There are many rules and regulations that need to be followed by the tenant as well as the landlord too. When a tenant occupies a rental unit then he has to pay the security deposit to the landlord.
What is Security Deposit?
A security deposit is the sum of the money that a landlord takes from his tenant in addition to their first month’s rent. It is a one-time fee that is refundable.

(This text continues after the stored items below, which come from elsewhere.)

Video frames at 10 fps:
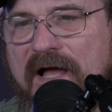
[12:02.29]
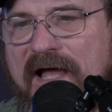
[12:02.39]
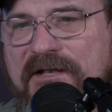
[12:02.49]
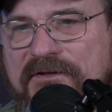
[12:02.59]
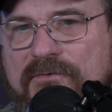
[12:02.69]

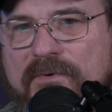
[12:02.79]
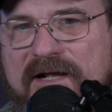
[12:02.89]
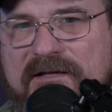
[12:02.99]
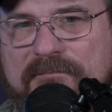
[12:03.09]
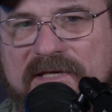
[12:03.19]
I do
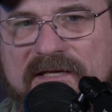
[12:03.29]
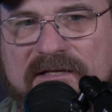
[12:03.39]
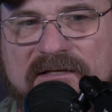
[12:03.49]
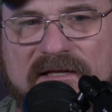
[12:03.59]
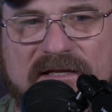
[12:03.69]

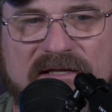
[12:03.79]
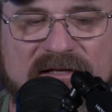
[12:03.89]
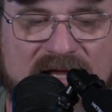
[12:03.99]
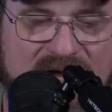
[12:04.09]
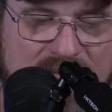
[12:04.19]
recommend,
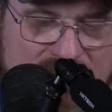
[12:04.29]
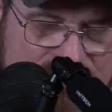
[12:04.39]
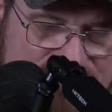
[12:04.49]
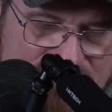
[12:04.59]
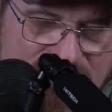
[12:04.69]
and I
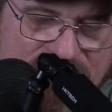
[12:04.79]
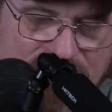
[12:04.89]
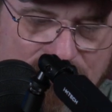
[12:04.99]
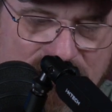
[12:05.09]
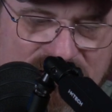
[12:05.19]
personally
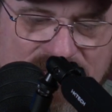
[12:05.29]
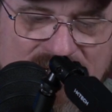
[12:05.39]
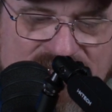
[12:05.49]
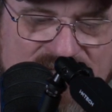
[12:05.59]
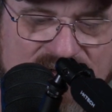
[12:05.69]
do this
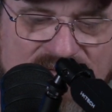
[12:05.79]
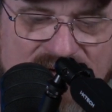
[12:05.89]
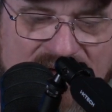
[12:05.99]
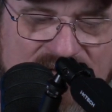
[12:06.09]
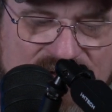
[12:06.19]
myself,
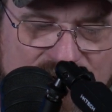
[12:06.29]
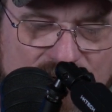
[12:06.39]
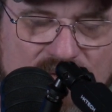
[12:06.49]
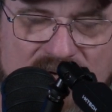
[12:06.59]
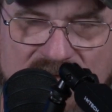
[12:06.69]
I
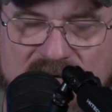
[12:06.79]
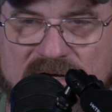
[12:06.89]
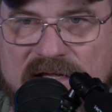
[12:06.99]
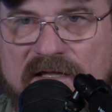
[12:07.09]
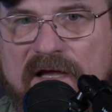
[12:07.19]
do
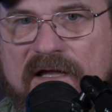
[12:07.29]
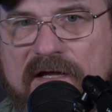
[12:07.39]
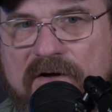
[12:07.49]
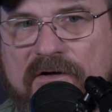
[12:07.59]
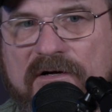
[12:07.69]
carry
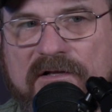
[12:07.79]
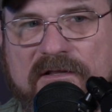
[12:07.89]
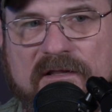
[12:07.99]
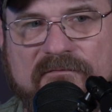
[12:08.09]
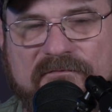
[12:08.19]

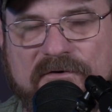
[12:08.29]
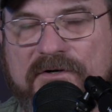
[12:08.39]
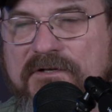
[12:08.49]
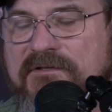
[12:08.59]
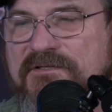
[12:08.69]

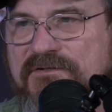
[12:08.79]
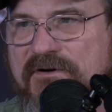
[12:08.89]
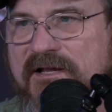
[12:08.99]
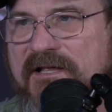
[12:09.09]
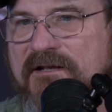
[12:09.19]
100-foot
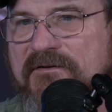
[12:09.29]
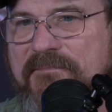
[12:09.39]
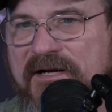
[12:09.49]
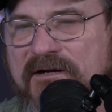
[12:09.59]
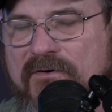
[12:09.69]
strand
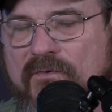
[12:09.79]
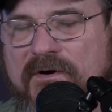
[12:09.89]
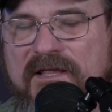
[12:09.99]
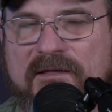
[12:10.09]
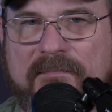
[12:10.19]
of
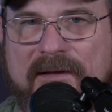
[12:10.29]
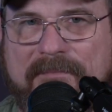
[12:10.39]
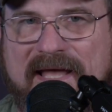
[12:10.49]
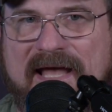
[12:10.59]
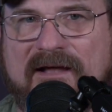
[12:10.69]
paracord in my
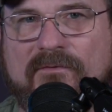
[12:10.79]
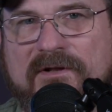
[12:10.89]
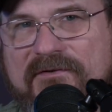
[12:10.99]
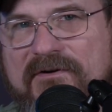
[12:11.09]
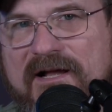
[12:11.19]
pack
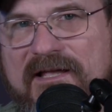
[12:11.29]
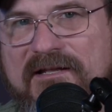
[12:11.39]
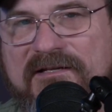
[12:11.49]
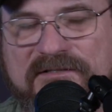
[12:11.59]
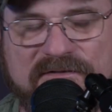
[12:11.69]
whenever I
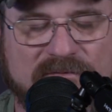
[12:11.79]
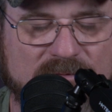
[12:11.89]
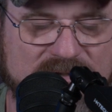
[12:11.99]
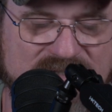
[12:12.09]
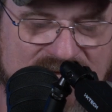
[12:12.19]
head into the
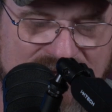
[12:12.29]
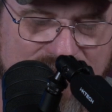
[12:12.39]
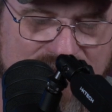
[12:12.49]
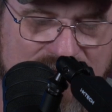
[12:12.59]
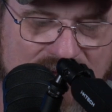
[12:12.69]
woods
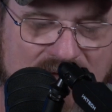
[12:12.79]
camping.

Well, the security deposit is refundable but this also depends on the rules as per mentioned in the lease agreement. Tenants should clear their questions and doubt, Tenants FAQ. The landlord is free to decide in certain cases whether he will refund the security deposit or would keep it himself. So, here are some cases when a landlord can keep either a part of or full security amount:
Early Termination of Lease
Lease agreement itself terminated as it completes 11 months and then you have to renew your lease agreement if the same tenants are staying. But if the tenants are terminating the lease before the decided time period then you have the rights to keep the security deposit as the penalty. But you must mention this properly in the lease agreement.
Non-Payment of Rent
If the tenant fails to pay the rent on time then in that case you are allowed to keep the portion of the security deposit to cover the amount of the rent lost.
Damage to the Property
If the tenant makes damages in your property then you are allowed to recover the damage costs from security deposit but not for the normal wear and tears. If something severe damages occurred to your property then you can keep the security deposit to recover the loss.
You simply cannot take security deposit just to clean your rental property until your next tenant to move in and severe damages have occurred on your property then you are allowed to take the portion of the security deposit for cleaning costs.
These are the reasons when a landlord can keep the security deposit a tenant has paid. But still, there are some laws that a landlord must follow while keeping the security deposit that usually differs from state to state laws.